La baisse de popularité du NPD au Québec

À une dizaine de jours du vote, le NPD demeure coincé sous la barre des 15 % dans les intentions de vote au Québec. Il n’est pas exclu qu’un ou deux députés seulement conservent leur poste, alors que la vague orange avait fait élire 58 candidats du parti en 2011. Invité à commenter cet état de fait, Jagmeet Singh reconnaît qu’il reste encore « beaucoup de travail à faire », mais soutient qu’« une base existe » pour sa formation au Québec. « Essayer de changer les choses, proposer des solutions nouvelles, ce n’est pas un travail facile », avoue-t-il.

Le choix de la gauche

« Justin Trudeau flashe à gauche, mais tourne à droite. » L’expression de M. Singh a fait rire l’auditoire au débat de jeudi soir, mais il demeure que le Parti libéral fait mal au NPD en attirant une partie du vote progressiste depuis 2015. M. Singh déplore là une manœuvre « stratégique » de ses adversaires. De son côté, insiste-t-il, se camper à gauche représente « l’expression de [ses] valeurs ». « Je suis ici à cause du monde qui m’a aidé dans des situations difficiles, dit-il. Il faut, sans exception et sans peur, proposer des solutions pour aider les gens. »

La Loi sur la laïcité de l’État...

La Loi québécoise sur la laïcité de l’État a été omniprésente durant la campagne. Or, Jagmeet Singh ne croit pas que la position des chefs fédéraux sur cet enjeu dictera la proverbiale « question de l’urne » le jour du vote. « Au quotidien, les gens ne parlent pas de la loi 21, estime M. Singh. Les PME parlent de pénurie de main-d’œuvre, les fermiers, de gestion de l’offre, les Montréalais, de logements abordables. Ça, ce sont les vrais enjeux. » Selon lui, la crise climatique trône au sommet des inquiétudes des Québécois. « Les 500 000 jeunes dans les rues de Montréal n’ont pas marché pour la loi 21 », souligne-t-il.

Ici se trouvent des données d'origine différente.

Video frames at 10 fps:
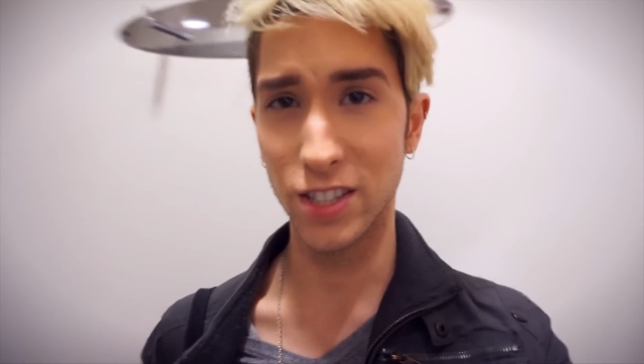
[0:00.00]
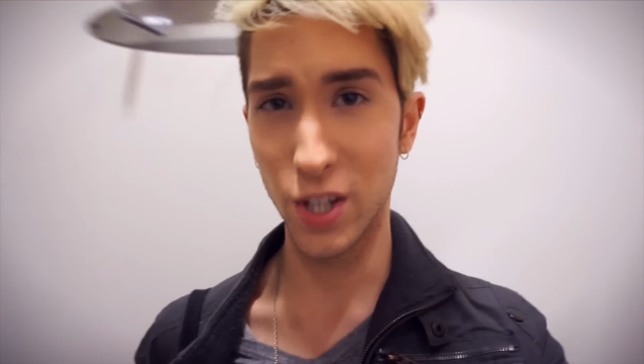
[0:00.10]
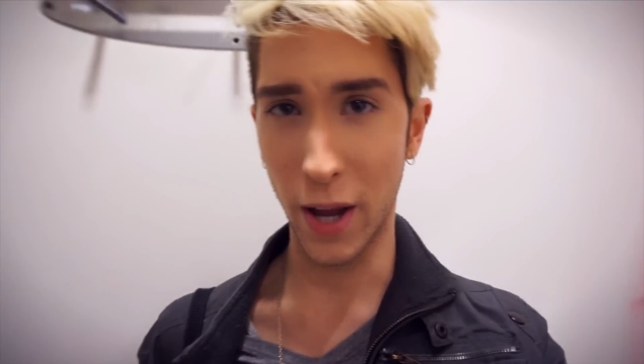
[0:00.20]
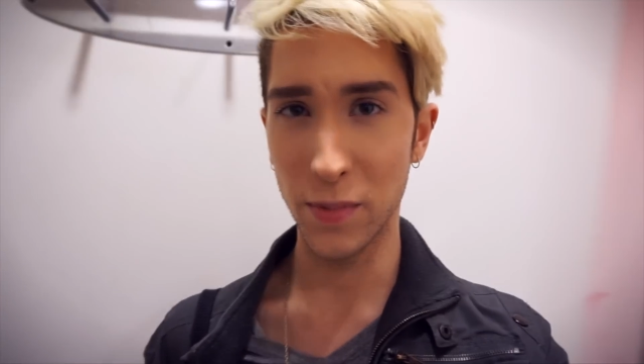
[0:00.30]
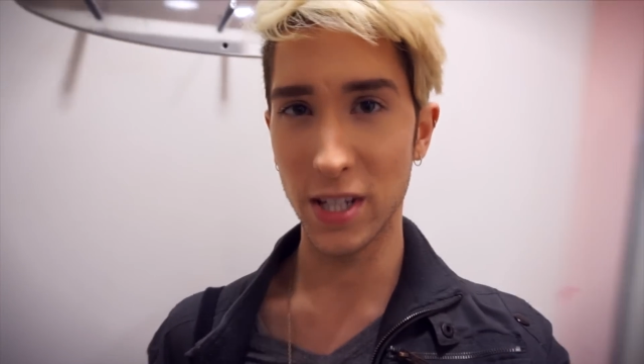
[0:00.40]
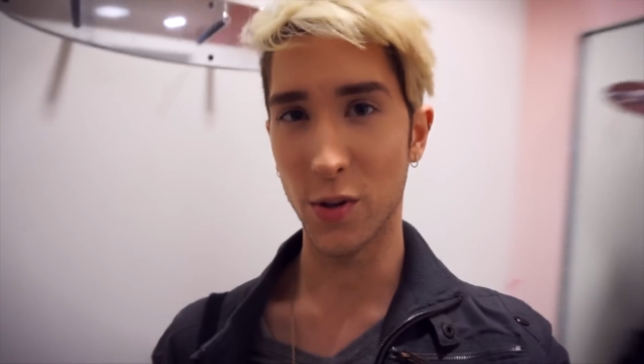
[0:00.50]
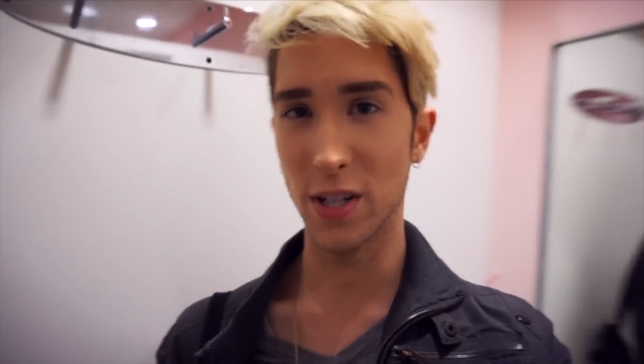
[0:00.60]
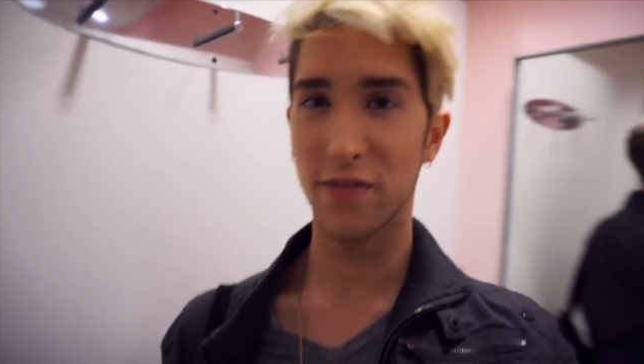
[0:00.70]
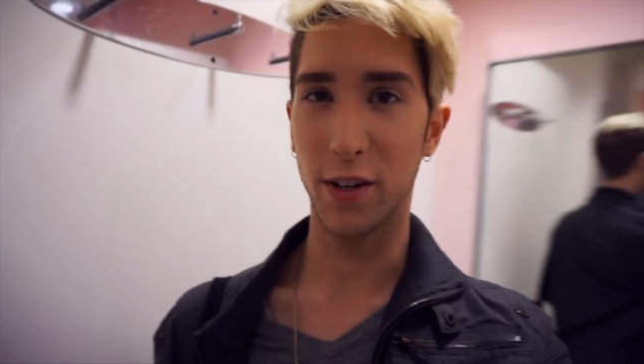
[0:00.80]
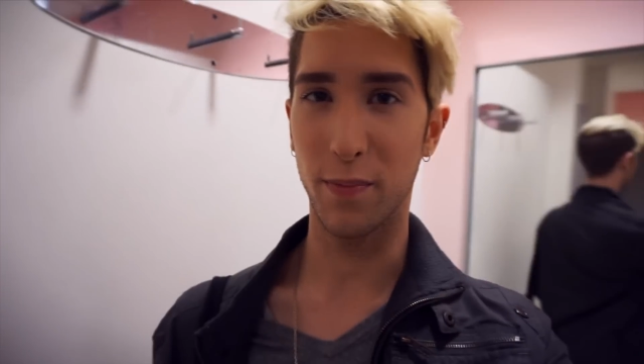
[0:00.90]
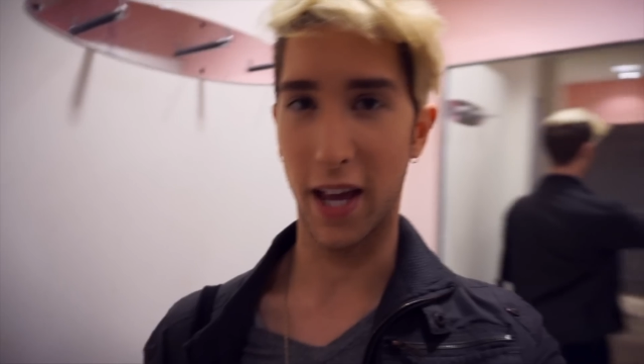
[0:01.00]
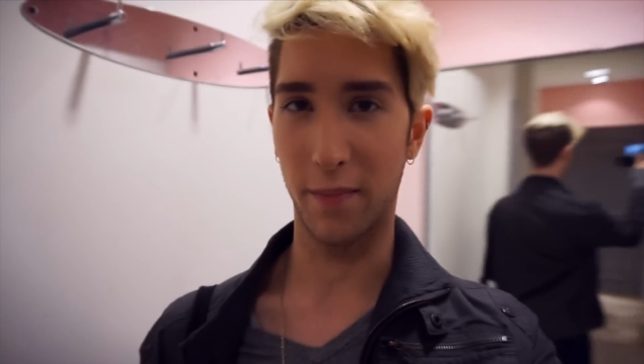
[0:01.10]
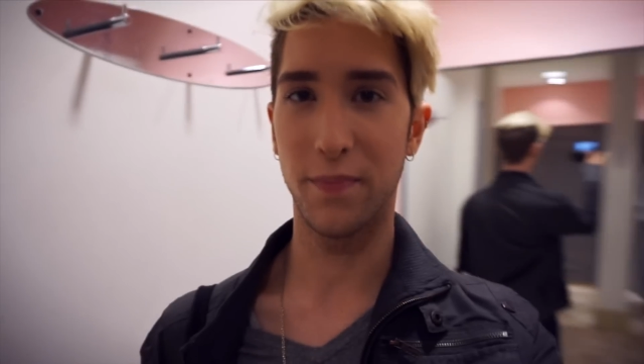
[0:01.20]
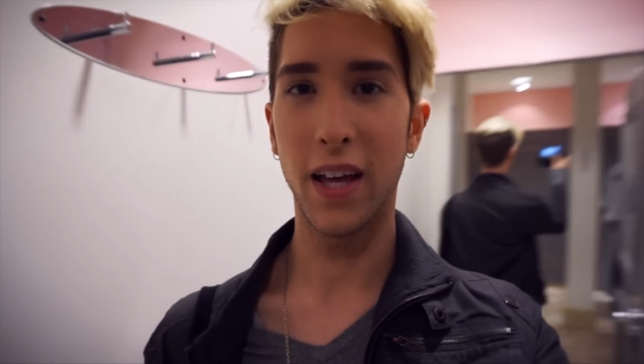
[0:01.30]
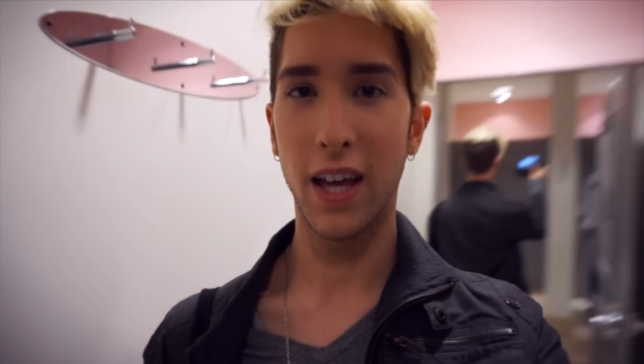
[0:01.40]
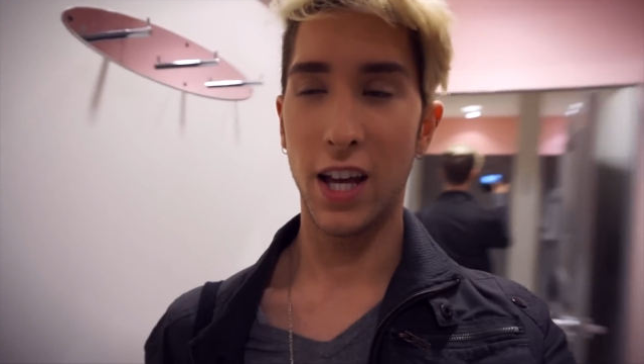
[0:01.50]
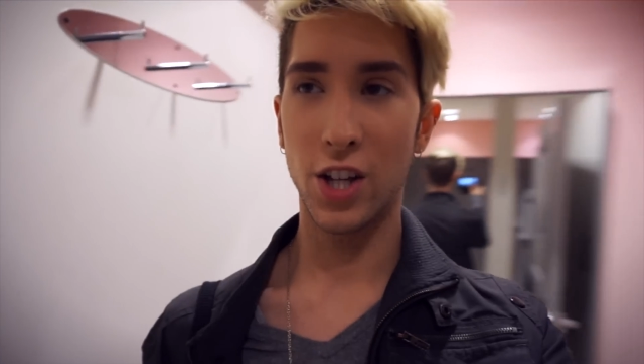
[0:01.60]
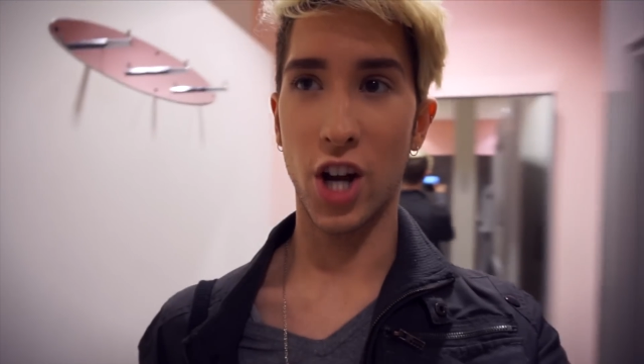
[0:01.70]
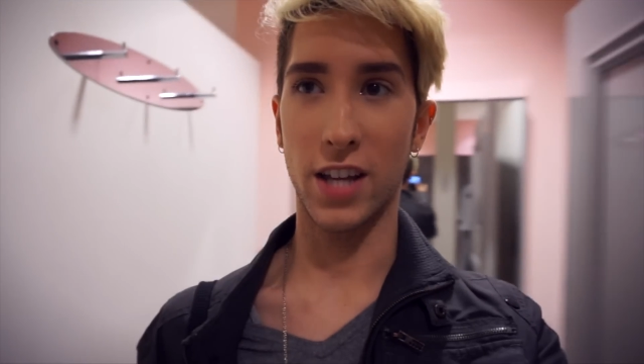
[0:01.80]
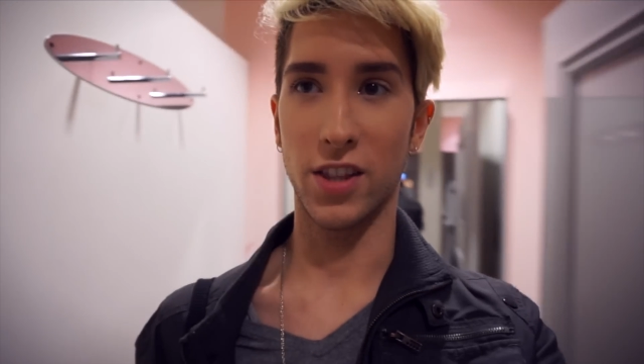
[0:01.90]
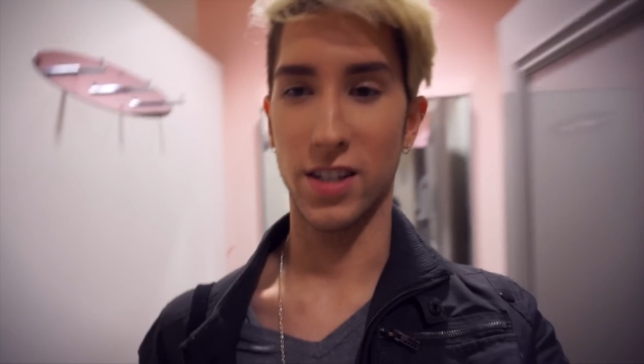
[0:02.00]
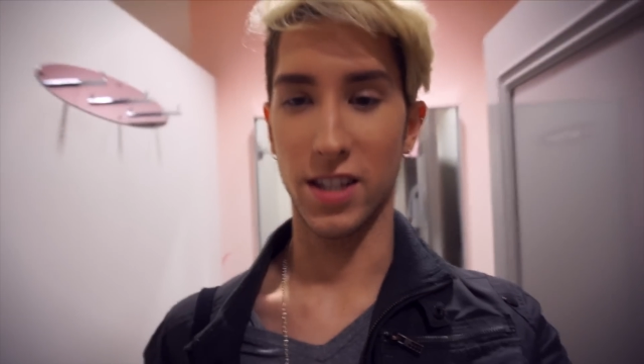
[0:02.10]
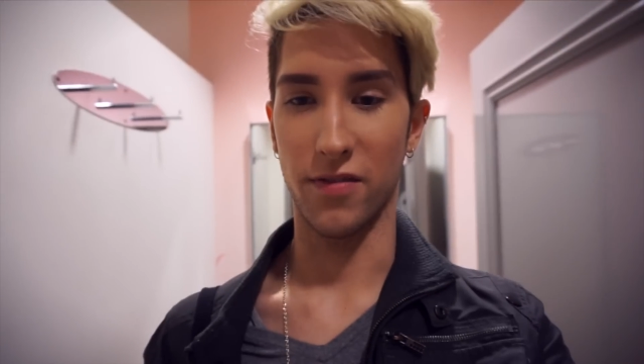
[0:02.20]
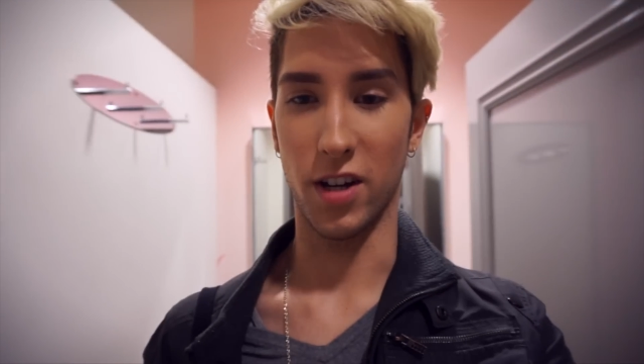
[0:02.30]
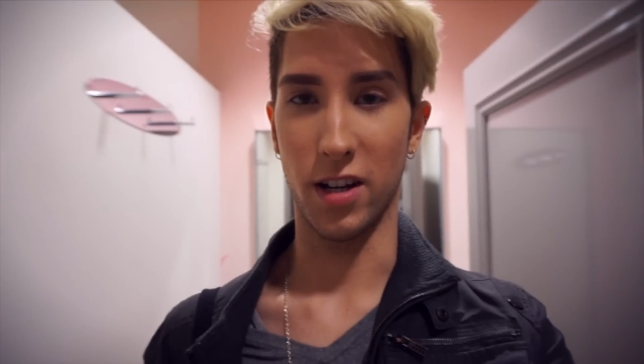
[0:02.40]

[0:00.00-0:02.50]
So I'm just going to film them trying their stuff on.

... et une éventuelle contestation

Sur le même thème, un certain flou demeure quant à l’engagement de M. Singh de ne pas contester la loi devant les tribunaux : inlassablement, il répète qu’il ne « veut » pas le faire, sans affirmer clairement qu’il ne « va » pas le faire. Or, il ne faut pas interpréter cette « volonté » comme une porte ouverte, dit-il. « Dans la vie, je parle souvent de ce que je veux ou ne veux pas faire. Tout est une question de volonté. Je veux faire la lutte contre la crise climatique, je veux lutter pour les gens, je veux une société qui accepte tous les gens. C’est le mot que j’utilise », précise-t-il.

L’oléoduc Trans Mountain

La Presse a demandé à M. Singh s’il serait prêt à faire tomber un gouvernement minoritaire libéral sur la question de l’oléoduc Trans Mountain. Comme la veille à Gatineau, il n’a pas directement répondu à cette question. Il a rappelé qu’il avait toujours été contre l’agrandissement de cet oléoduc et que la réduction des émissions de gaz à effet de serre faisait partie des six priorités « urgentes » qu’il a établies plus tôt cette semaine. « Si un parti ne travaille pas avec nous sur ces enjeux, on ne peut pas aller de l’avant avec ce parti », dit-il, rappelant qu’il veut avant tout « être premier ministre ».

La déclaration de revenus unique

Il y a plusieurs mois, le NPD s’est prononcé pour l’idée d’une déclaration de revenus unique au Québec, avant de se raviser en constatant que ce changement coûterait leur emploi à des milliers de travailleurs de l’Agence du revenu du Canada dans la province. Désormais, le parti appuie l’idée pour mettre fin à la « frustration » de remplir deux déclarations, mais ne compte pas l’appliquer s’il est porté au pouvoir. « L’idée est bonne, mais on ne la mettra pas en application si on n’a pas la garantie qu’on peut sauver les emplois dans des régions où il n’est pas facile de se replacer », assure M. Singh.